A bit of advice I received from a fellow travel writer came to mind: “Everything in Africa bites, but the safari bug is the worst of all.”

Ngala camp consists of six spacious safari tents, each handsomely outfitted in dark, rich wood interiors with outdoor showers, private wooden decks, freestanding bathtubs, large beds, hardwood floors and accents such as table lamps and wall sconces perhaps best defined as African mod.

Camp cuisine is superb as well. The global cuisine that Chef Oscar turns out using local ingredients in his tiny bush kitchen in this remote corner of Africa rivals the swanky dishes served by celebrity chefs in Las Vegas. A highlight of my stay at Ngala was the nighttime cocktail party for guests, complete with champagne, cosmopolitans and grilled ostrich filet, set amid flickering lanterns beneath the stars in the African outback.

A Self-Drive Through Kruger
At current high season rates of approximately $875 per person, per night, however, a private safari camp like Ngala won’t gel with every aspiring Attenborough’s budget. So, I spent the next three days exploring the public face of Kruger National Park. Self-guided, behind the wheel of a snazzy red two-seater Hyundai, with my African mammal identification guide in hand, I must say, I was honestly surprised by how little of the safari experience was sacrificed in the step down to Kruger economy class.
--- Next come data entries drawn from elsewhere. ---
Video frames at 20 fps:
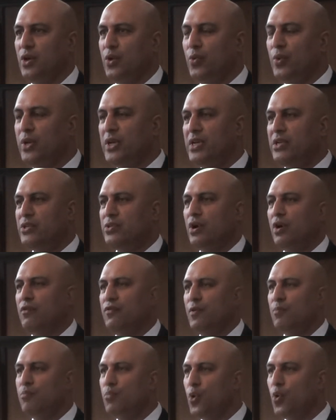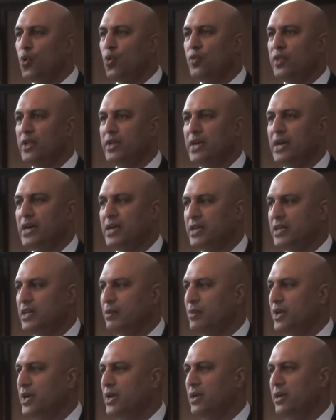We need to offer more than
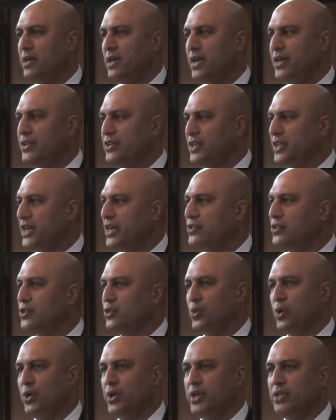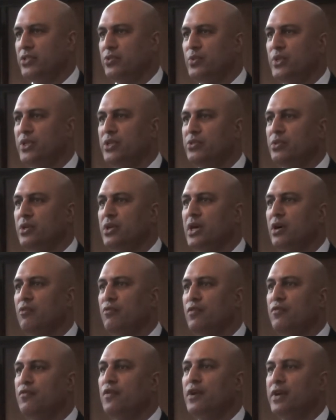academic education to our kids. We need to
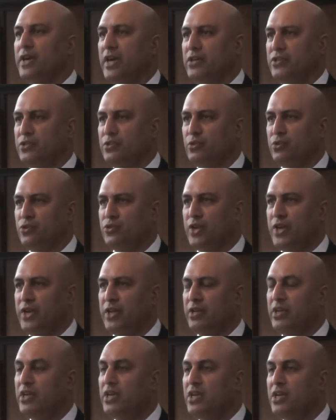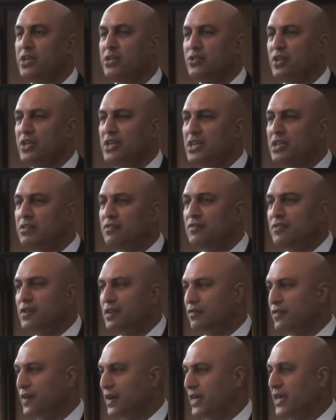offer vocational training. So even
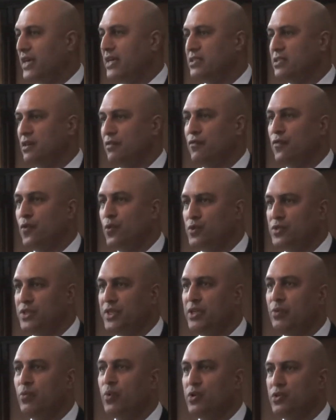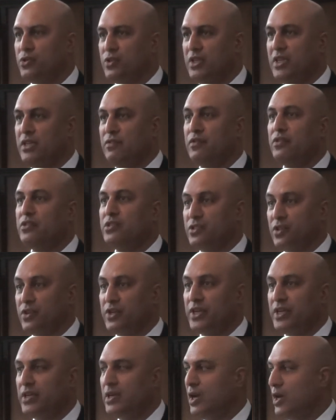if our kids at 14 want to leave and
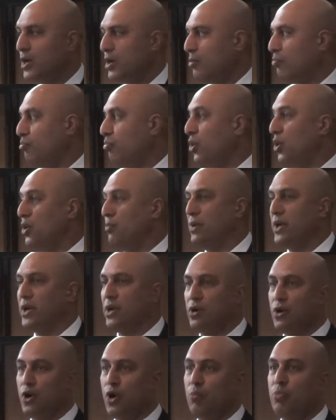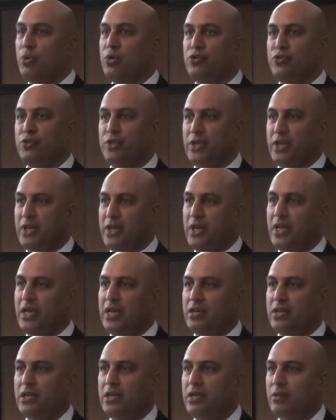study plumbing, carpentry,
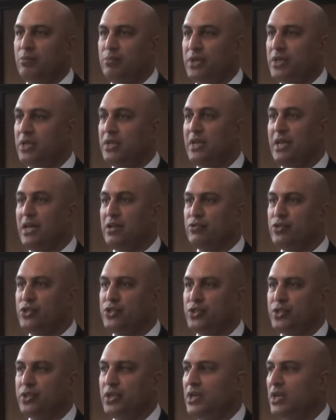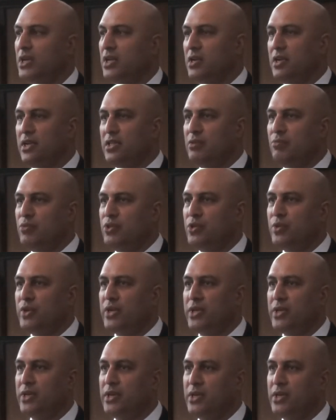being an electrician, let them do it.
Despite my limited experience as a game tracker, I managed to check off all of the Big Five within my first 24 hours in the park. I even came across a pride of lions that had killed a giraffe by the side of the road. The only animals that seemed conspicuously absent were fellow Americans. Although off-road driving is forbidden, I found decent roads to just about every waterhole and riverbank worth visiting, eliminating the need for off-road bravado. Both small and four-wheel-drive car rentals are available from all three of the nearby airports, as well as the centrally located Skukuza Rest Camp within the park.
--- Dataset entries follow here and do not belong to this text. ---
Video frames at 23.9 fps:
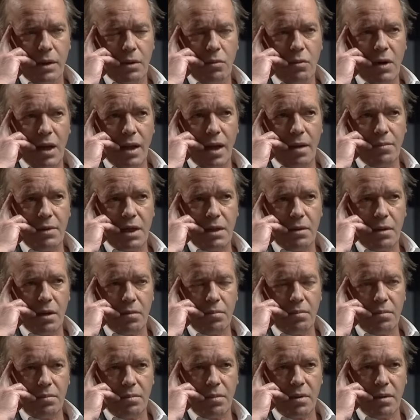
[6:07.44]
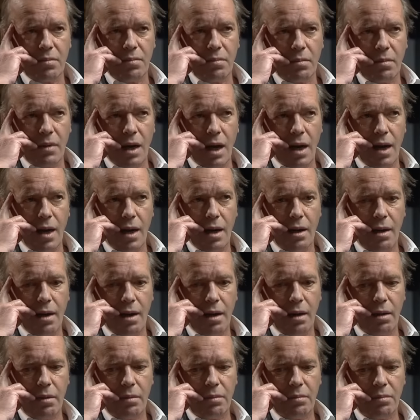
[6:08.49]
Well, I mean,
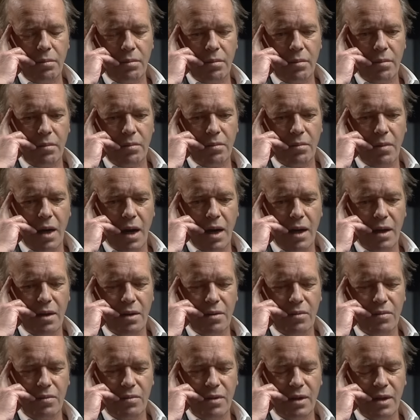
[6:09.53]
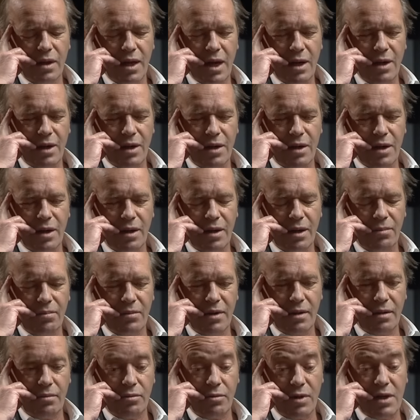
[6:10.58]
my
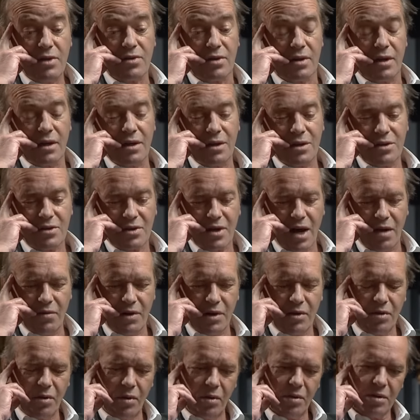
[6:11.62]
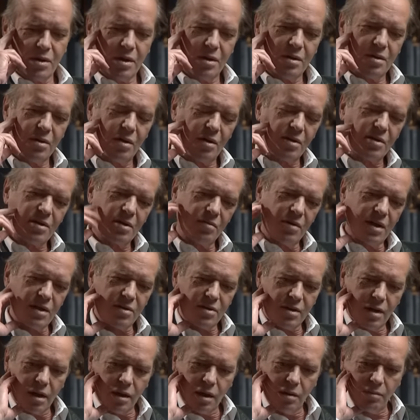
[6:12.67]
recently discovered daughter, not so
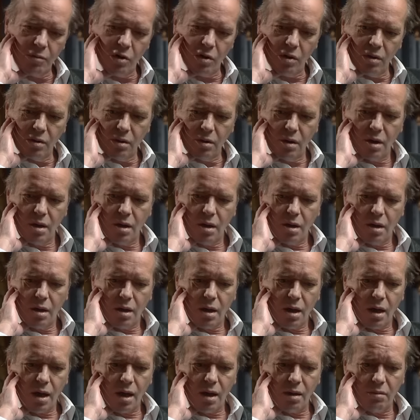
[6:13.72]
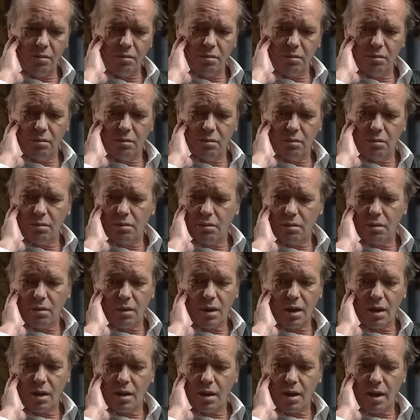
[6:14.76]
recent anymore,
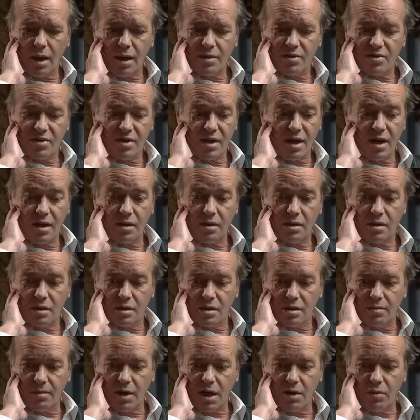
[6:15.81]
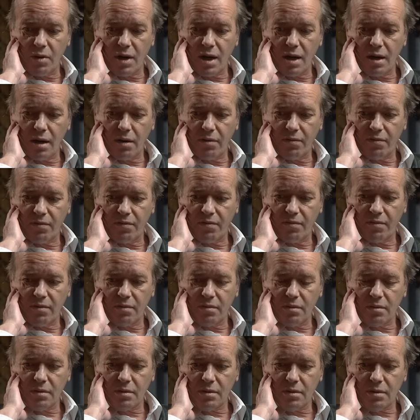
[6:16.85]
I said to my wife,
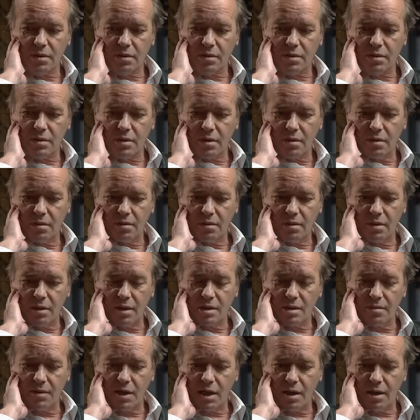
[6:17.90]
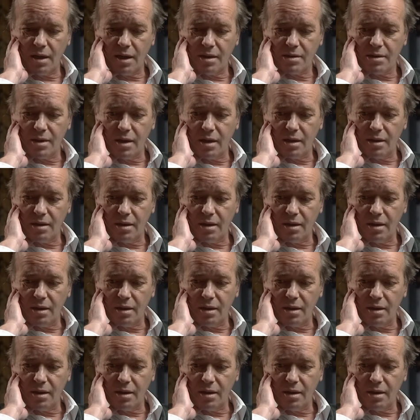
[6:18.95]
to Isabel, I said,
The park’s 26 overnight camps are strategically situated within the most stunning areas of Kruger, in many cases besting views from the most exclusive private safari lodges. Accommodations range from camping facilities and bungalows to multi-family guesthouses, putting the cabins and campsites at most U.S. national parks to shame. Spacious bungalows average about $100 per night and include private baths, kitchenettes, barbecues (braais in South Africa), private patios (with views in some cases), private parking and air conditioning/heating.
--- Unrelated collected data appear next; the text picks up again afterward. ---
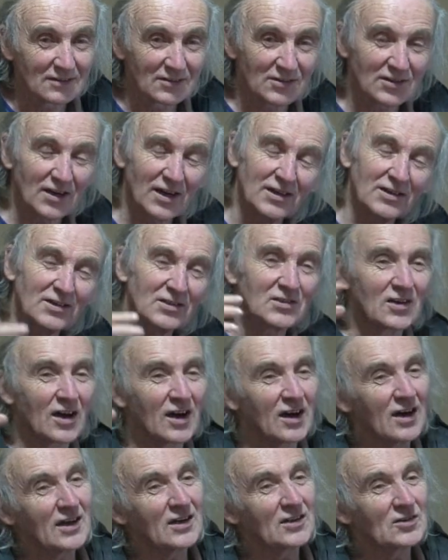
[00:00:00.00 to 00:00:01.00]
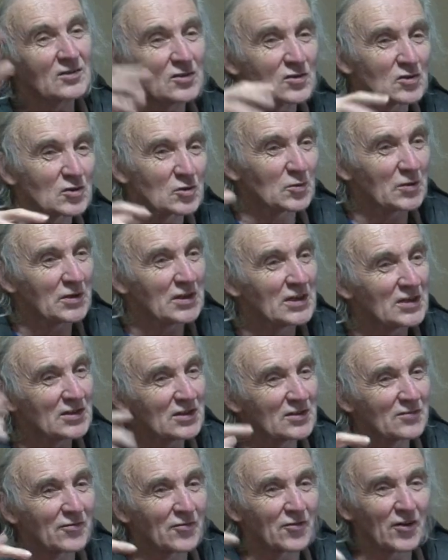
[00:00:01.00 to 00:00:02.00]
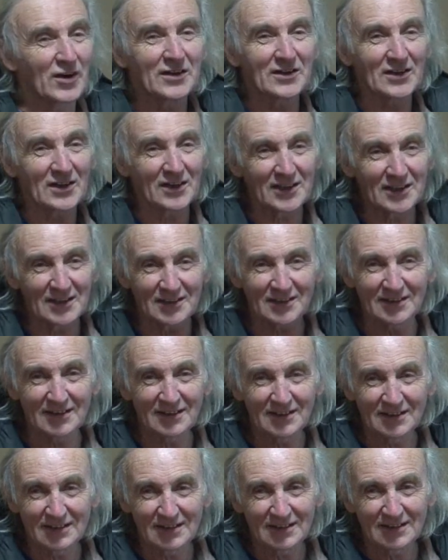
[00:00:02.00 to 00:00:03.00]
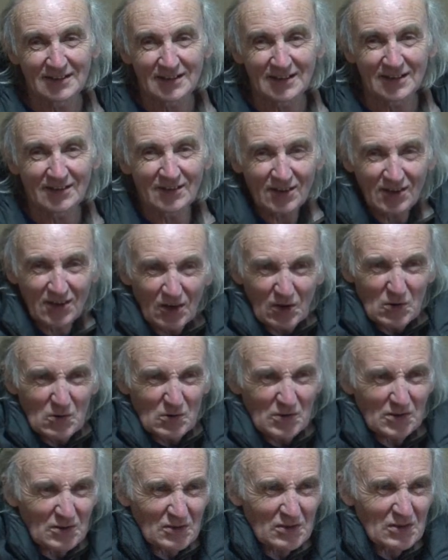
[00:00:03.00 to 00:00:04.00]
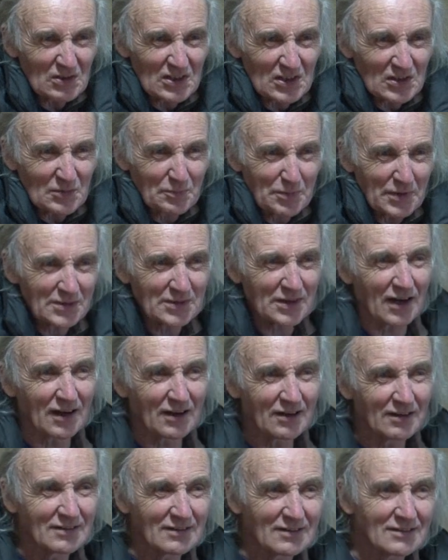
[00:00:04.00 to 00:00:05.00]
Sun is nice and sweet and friendly, and the cold is, oh, it's bitter.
Camps offer fun activities such as walking trails, outdoor movie theaters and museums. Rangers lead numerous game drives, nature walks, night drives and lectures throughout the day.

Restaurants are more than anyone would expect from a national park. I had one of the best steaks of my life while watching elephants amble by from the restaurant patio in the popular Skukuza Rest Camp. General stores stock everything from camera equipment to souvenirs, fresh produce, firewood and many of the same South African wines poured at the private luxury camps. Service in the park, however, is lacking, and ranges from mildly pleasant to virtually incompetent, so visitors should be at least somewhat self-sufficient.

So, if you’re looking to turn your clients on to a great deal, the self-drive experience at Kruger has got to be one of the best, most rewarding travel offers on the planet. But the luxury safari in private camps like Ngala, where the tents come with butlers, there are personal guides to lead the game drives and the champagne flows freely under the stars on warm African nights, is still an unforgettable experience. And the safari bug, from my experience, bites a little harder when there’s champagne involved.